WHAT IS REQUIRED — What you print should match the entries exactly, only without the pictures.

WORKING DATA —
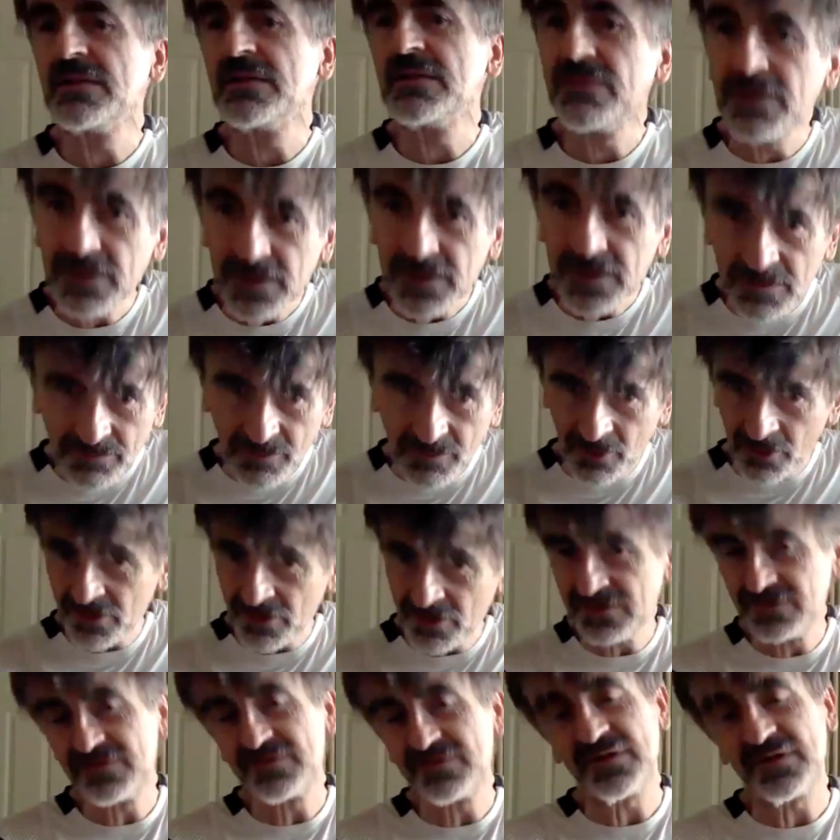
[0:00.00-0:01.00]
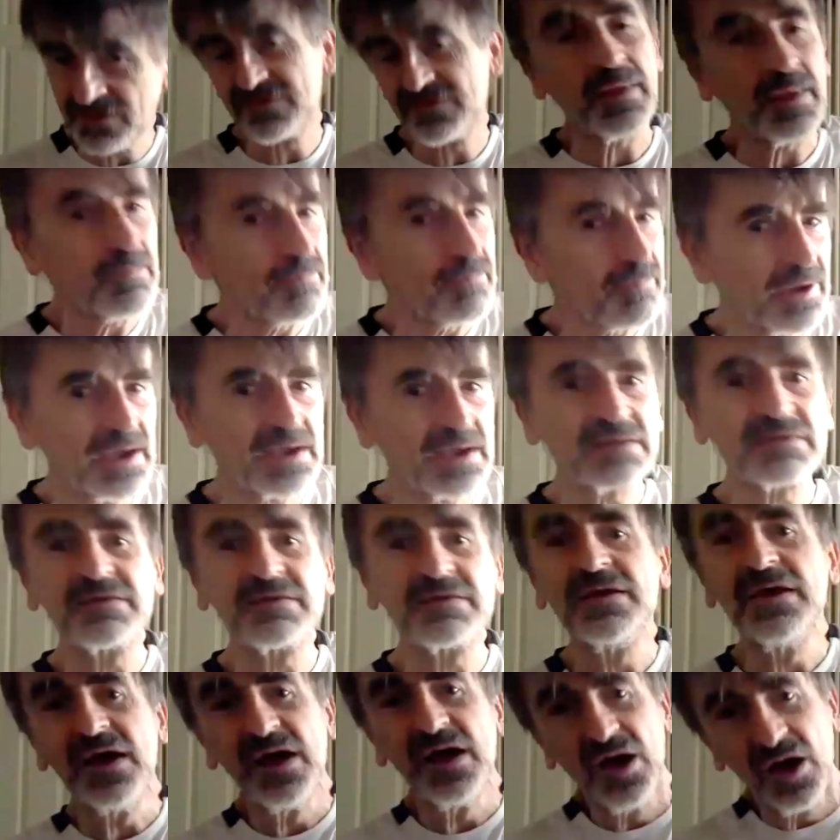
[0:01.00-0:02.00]
the importance and the impact
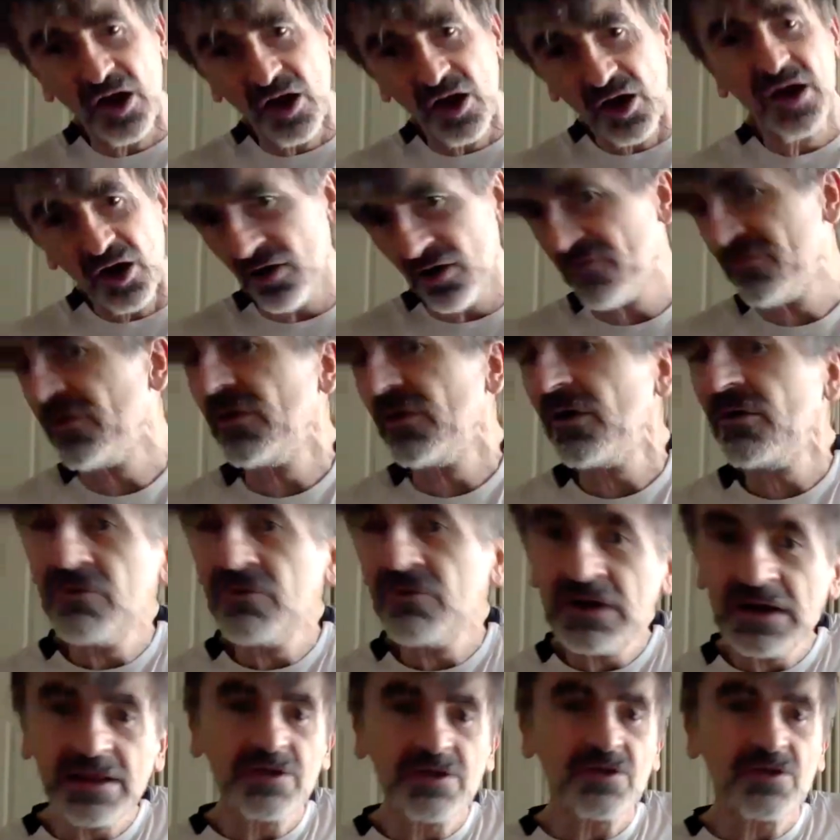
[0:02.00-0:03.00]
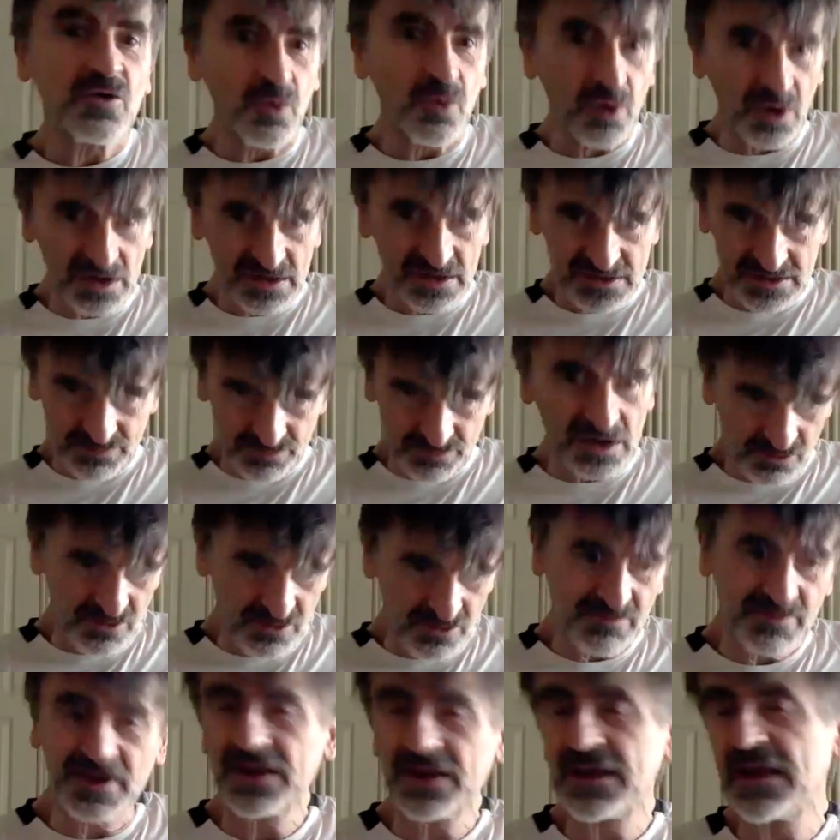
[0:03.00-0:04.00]
of a really quality program
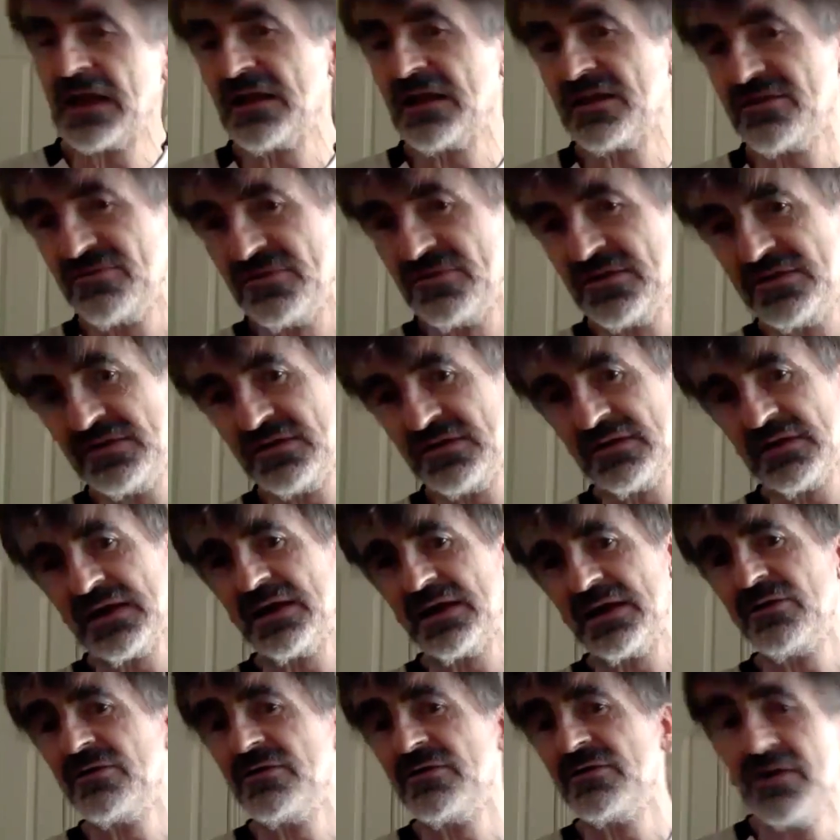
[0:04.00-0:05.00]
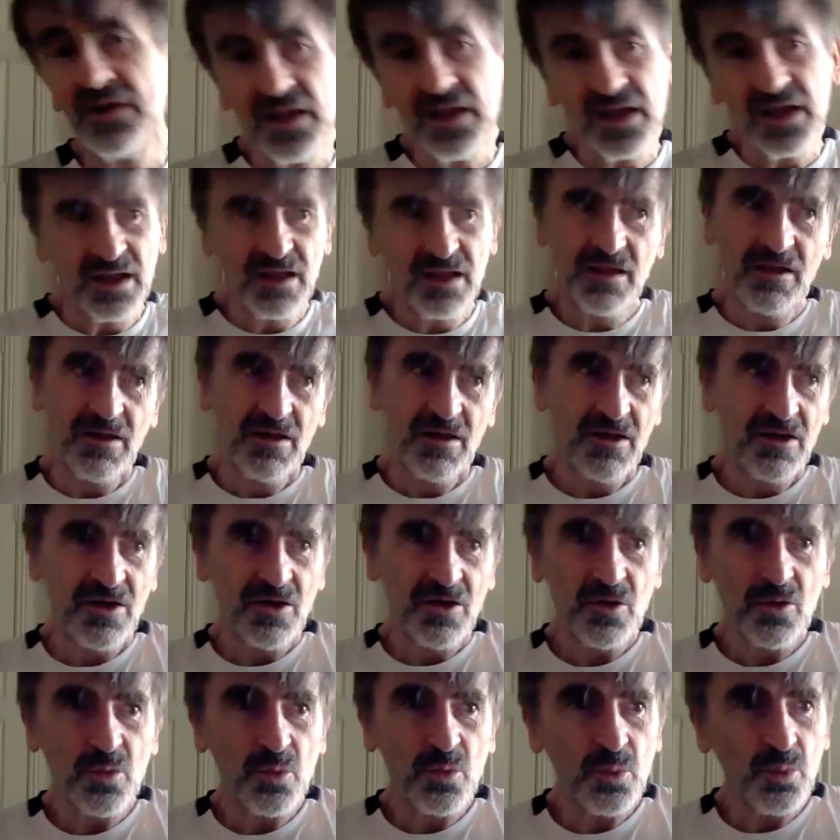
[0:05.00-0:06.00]
like LSVT Loud.
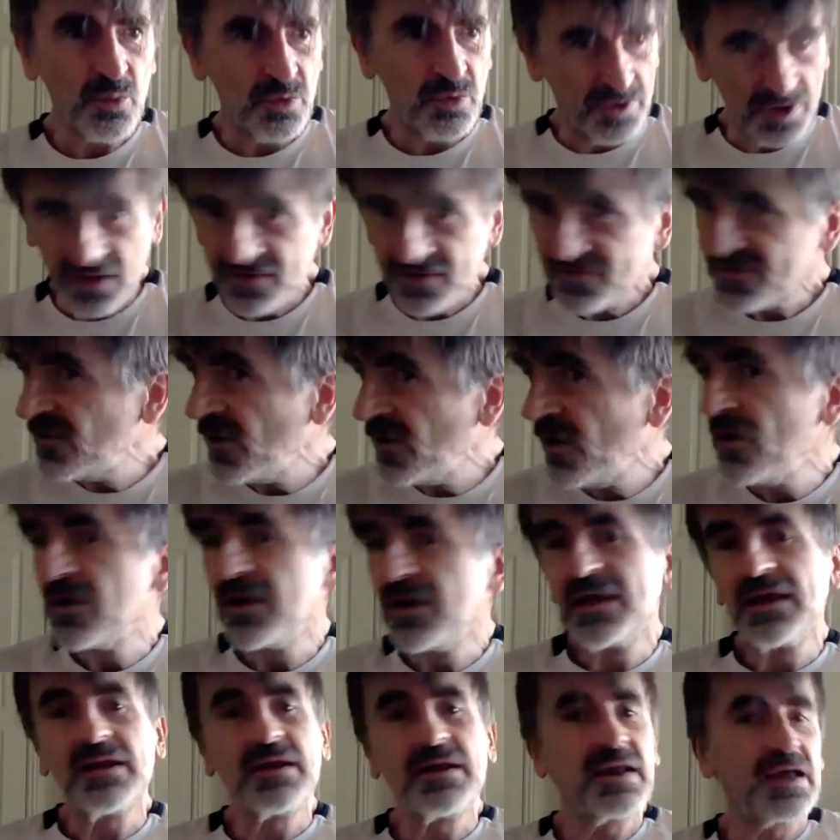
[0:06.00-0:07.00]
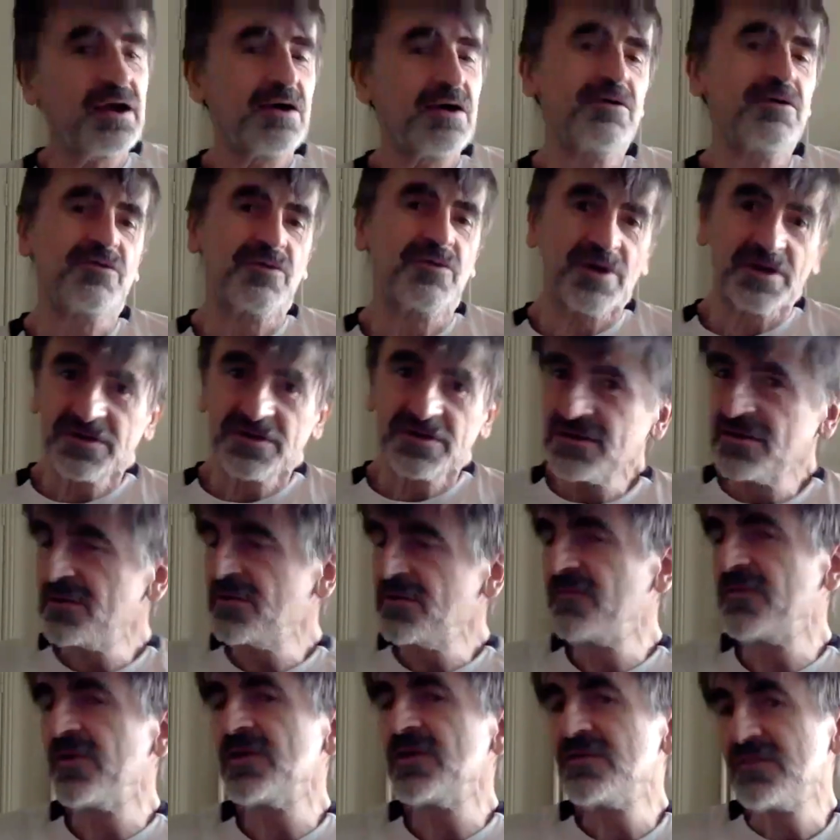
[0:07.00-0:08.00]
We're not talking loud, we're not
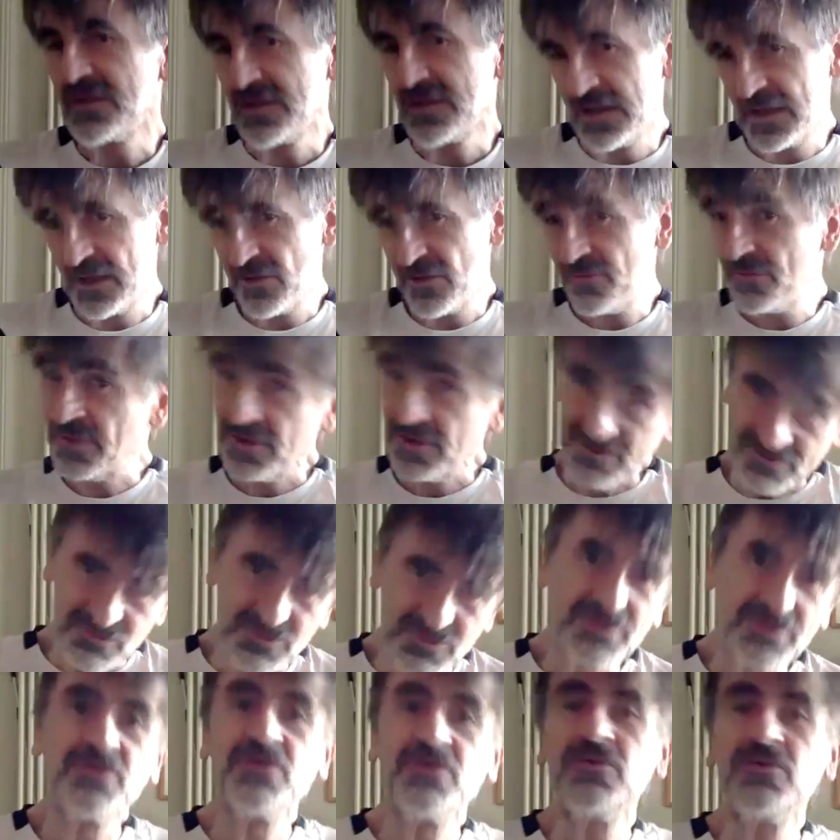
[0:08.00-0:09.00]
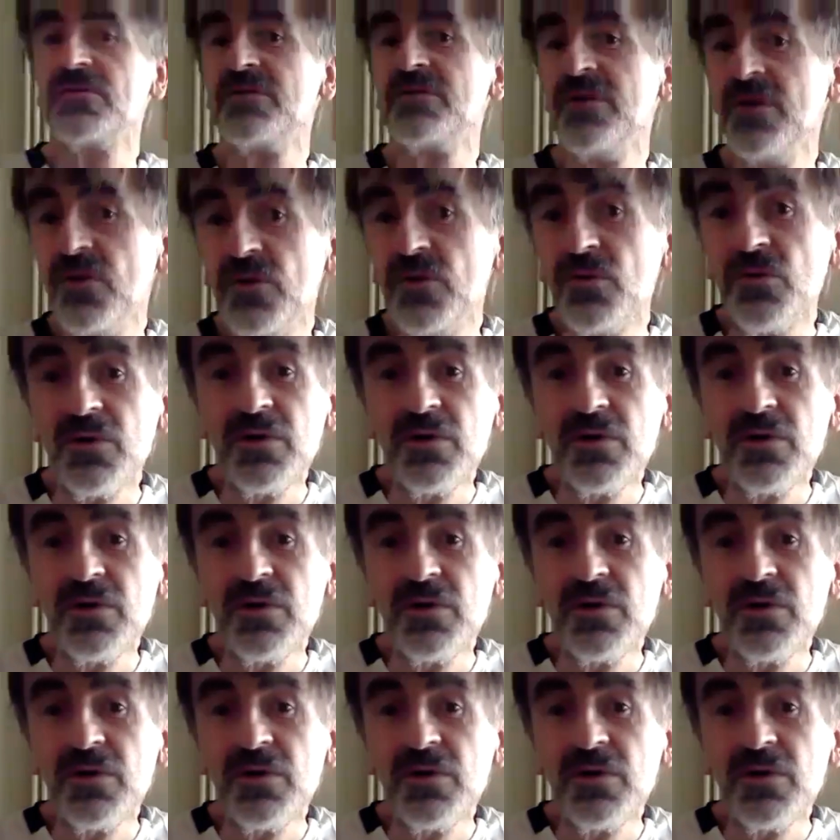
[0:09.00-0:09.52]
conversing loud because we don't know.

PROBLEM SOLUTION —
[0:00.00-0:01.00]
[0:01.00-0:02.00]
the importance and the impact
[0:02.00-0:03.00]
[0:03.00-0:04.00]
of a really quality program
[0:04.00-0:05.00]
[0:05.00-0:06.00]
like LSVT Loud.
[0:06.00-0:07.00]
[0:07.00-0:08.00]
We're not talking loud, we're not
[0:08.00-0:09.00]
[0:09.00-0:09.52]
conversing loud because we don't know.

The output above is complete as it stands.